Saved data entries
-=-=-=-=-

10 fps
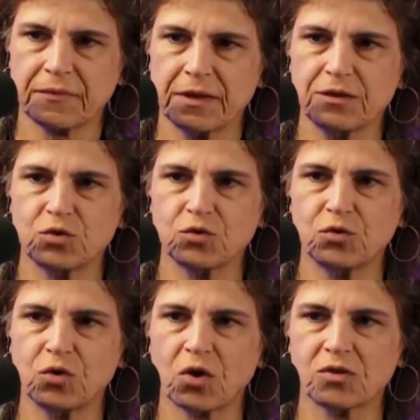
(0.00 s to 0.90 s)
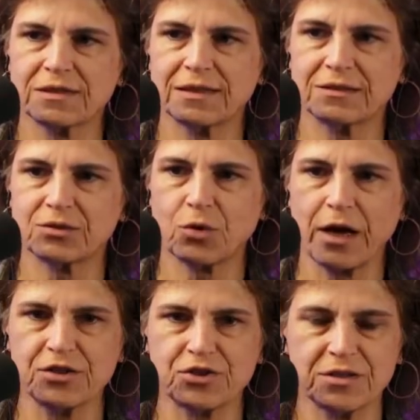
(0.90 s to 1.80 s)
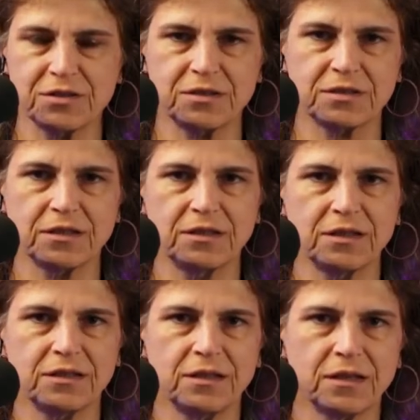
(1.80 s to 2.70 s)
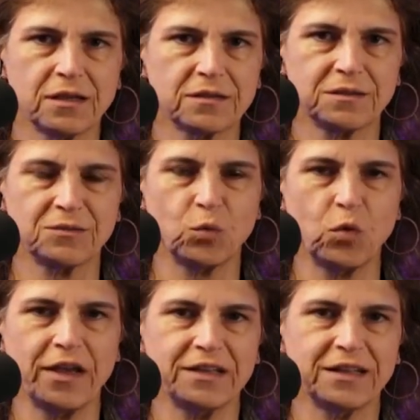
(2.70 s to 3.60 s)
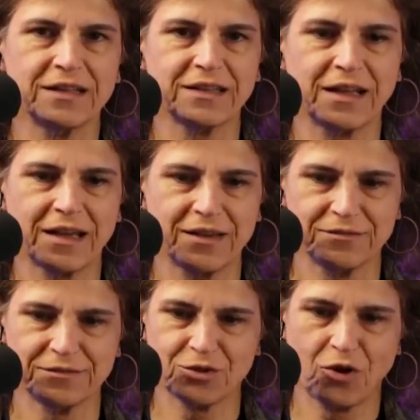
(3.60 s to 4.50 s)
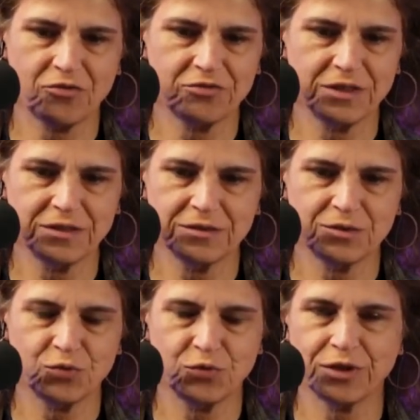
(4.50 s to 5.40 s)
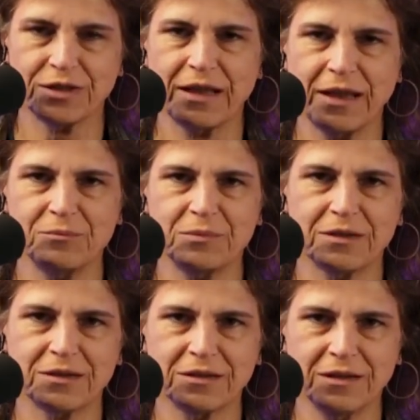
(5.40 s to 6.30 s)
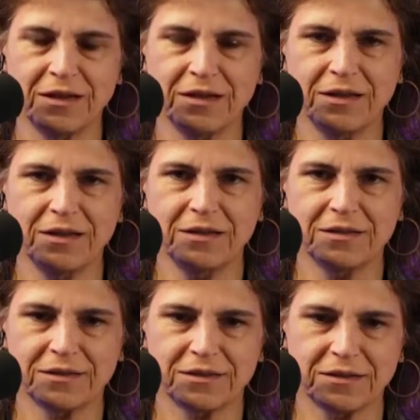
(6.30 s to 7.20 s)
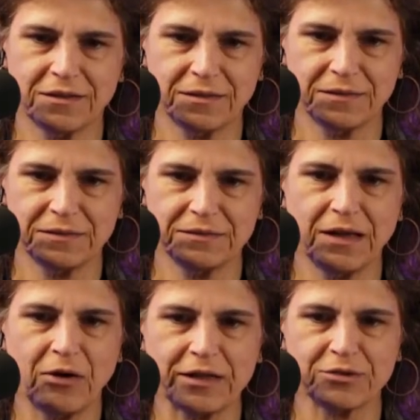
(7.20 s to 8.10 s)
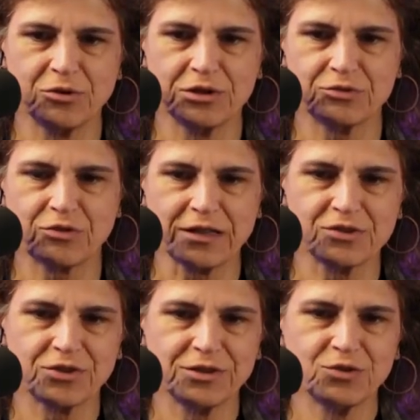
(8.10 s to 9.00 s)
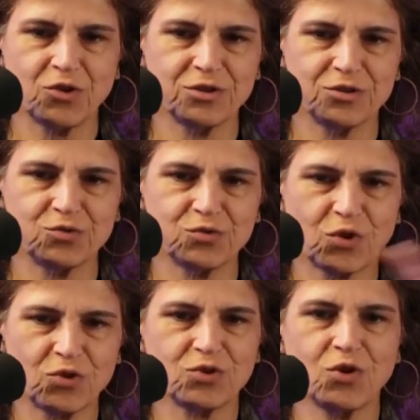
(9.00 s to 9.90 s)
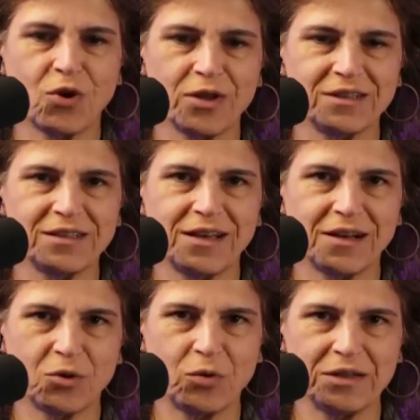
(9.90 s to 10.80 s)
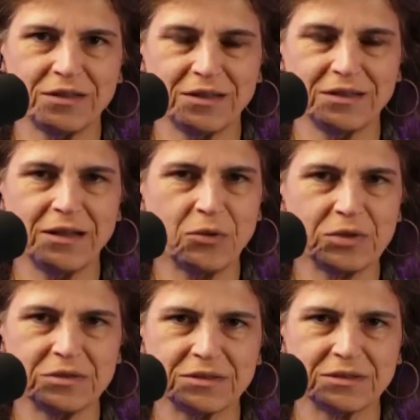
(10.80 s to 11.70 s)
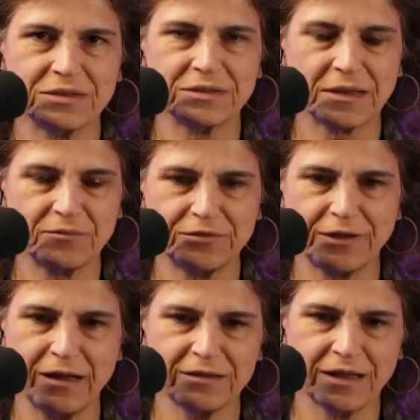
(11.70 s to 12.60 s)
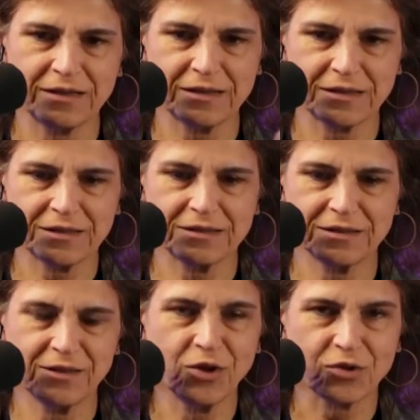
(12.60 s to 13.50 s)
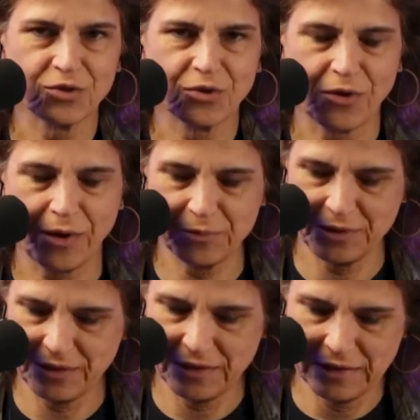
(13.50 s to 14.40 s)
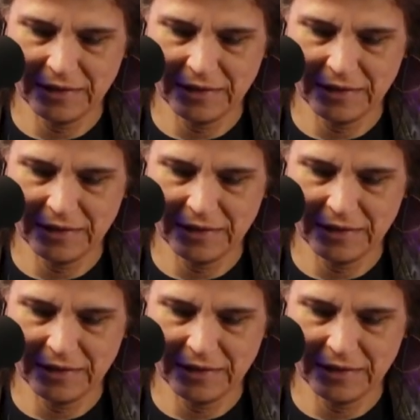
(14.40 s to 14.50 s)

into constant crashes, and the way that I have solved it to rename the directory structure in order to not go in there when there is some file that got corrupted.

-=-=-=-=-

EXERCISE INSTRUCTIONS
Please print every record above exactly, but leave the pictures out.

SOLUTION TO THIS EXERCISE
10 fps
(0.00 s to 0.90 s)
(0.90 s to 1.80 s)
(1.80 s to 2.70 s)
(2.70 s to 3.60 s)
(3.60 s to 4.50 s)
(4.50 s to 5.40 s)
(5.40 s to 6.30 s)
(6.30 s to 7.20 s)
(7.20 s to 8.10 s)
(8.10 s to 9.00 s)
(9.00 s to 9.90 s)
(9.90 s to 10.80 s)
(10.80 s to 11.70 s)
(11.70 s to 12.60 s)
(12.60 s to 13.50 s)
(13.50 s to 14.40 s)
(14.40 s to 14.50 s)

into constant crashes, and the way that I have solved it to rename the directory structure in order to not go in there when there is some file that got corrupted.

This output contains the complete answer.